According to court documents provided to Fox News, Junkin was presented with community supervision that included an employment offer from BLOX LLC., a design, manufacturing and construction company in Bessemer, Ala. The offer letter from BLOX included a promise to help the Worsleys find stable housing in the area.

The State of Alabama Department of Veterans Affairs (VA) penned a letter to Junkin that promised counsel to advocate for the Worsleys to the federal VA. Also submitted to Junkin were receipts for Worsley's court costs and fees, which showed a balance paid in full.

“What happened to Mr. Worsley is a predictable outcome of Alabama’s grossly punitive drug laws and the United States’ refusal to meet disabled veterans where they are or provide them with the services they need.”

“In Mr. Worsley’s case, Alabama’s justice system worked exactly as it was designed to,” Leah Nelson, a lead researcher with the Alabama Appleseed, said. “The arresting officer, judge and prosecutor each exercised discretion at various points, but ultimately, what happened to Mr. Worsley is a predictable outcome of Alabama’s grossly punitive drug laws and the United States’ refusal to meet disabled veterans where they are or provide them with the services they need.”

Worsley was deployed in Iraq during the most intense days of “the Surge” from 2006 to 2007. He cleared roadside bombs and improvised explosive devices as a combat engineer. He ultimately received a Purple Heart and a 100% disability rating from the Department of Veterans Affairs, a traumatic brain injury and PTSD expected to last the rest of his life.

Fox News spoke to Beau Armistead, the certified trauma professional who has been offering Worsley one free Eye Movement Desensitization and Reprocessing (EMDR) therapy session a week for as long as he needed it.

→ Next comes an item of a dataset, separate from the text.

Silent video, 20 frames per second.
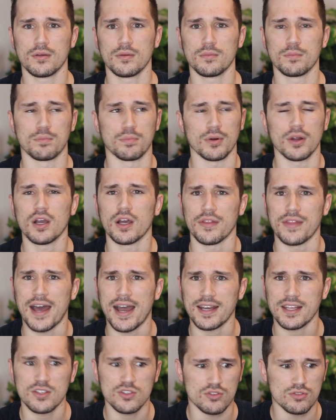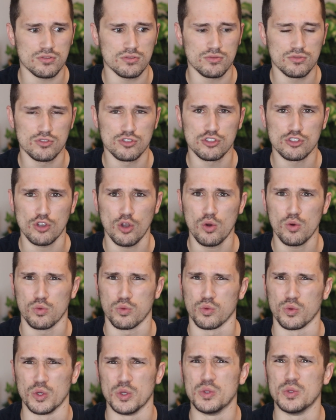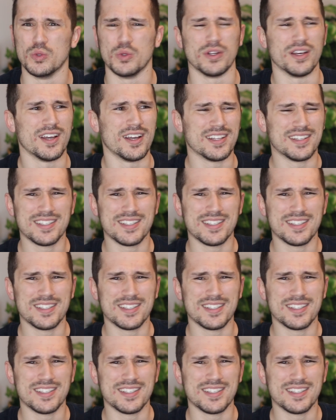bruh, that is so rude.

Armistead said an uncontrolled environment like prison could cause Worsley’s condition to worsen.

“When you live with that level of hypervigilance and you’re in an environment that’s already stressful and chaotic and a bit scary, like prison, it just ramps that up and causes an extreme amount of stress,” he added.

“In order to heal from PTSD, you have to be in a safe environment. If you don’t have a sense of felt safety, you can’t heal."

Armistead’s offer for free therapy, and the benefits that Worsley could see through EMDR therapy, were included in a signed letter from his company to Junkin.

Armistead has maintained contact with Worsley through regular phone calls. At times, he said the background noise in the jail could make their conversations nearly impossible to hear.

“I can say, most probably, if not definitely, [it will] increase symptoms of PTSD,” he said. “In order to heal from PTSD, you have to be in a safe environment. If you don’t have a sense of felt safety, you can’t heal.”

Sean and Eboni Worsley together.
(Eboni Worsley)

Now, the Worsleys have been searching for additional legal counsel and hoping on an appeal filed in Alabama’s legal system. Eboni said funds initially raised in the months after Sean’s arrest were dwindling. The couple was able to pay off medical and housing debts, afford initial counsel and pay for Eboni to move to Alabama to be closer to her incarcerated husband.

She has updated a GoFundMe page for Sean to afford rent and legal counsel. Beyond the immediate existential needs, Eboni said she’s worried about Sean’s mental and physical health. She’s noticed his health deteriorate while he’s been incarcerated.

“Sean has been really, really depressed,” she said. “It’s been scary. I’ve never seen or heard him like this. … I would still beg people just to write to him if they can.”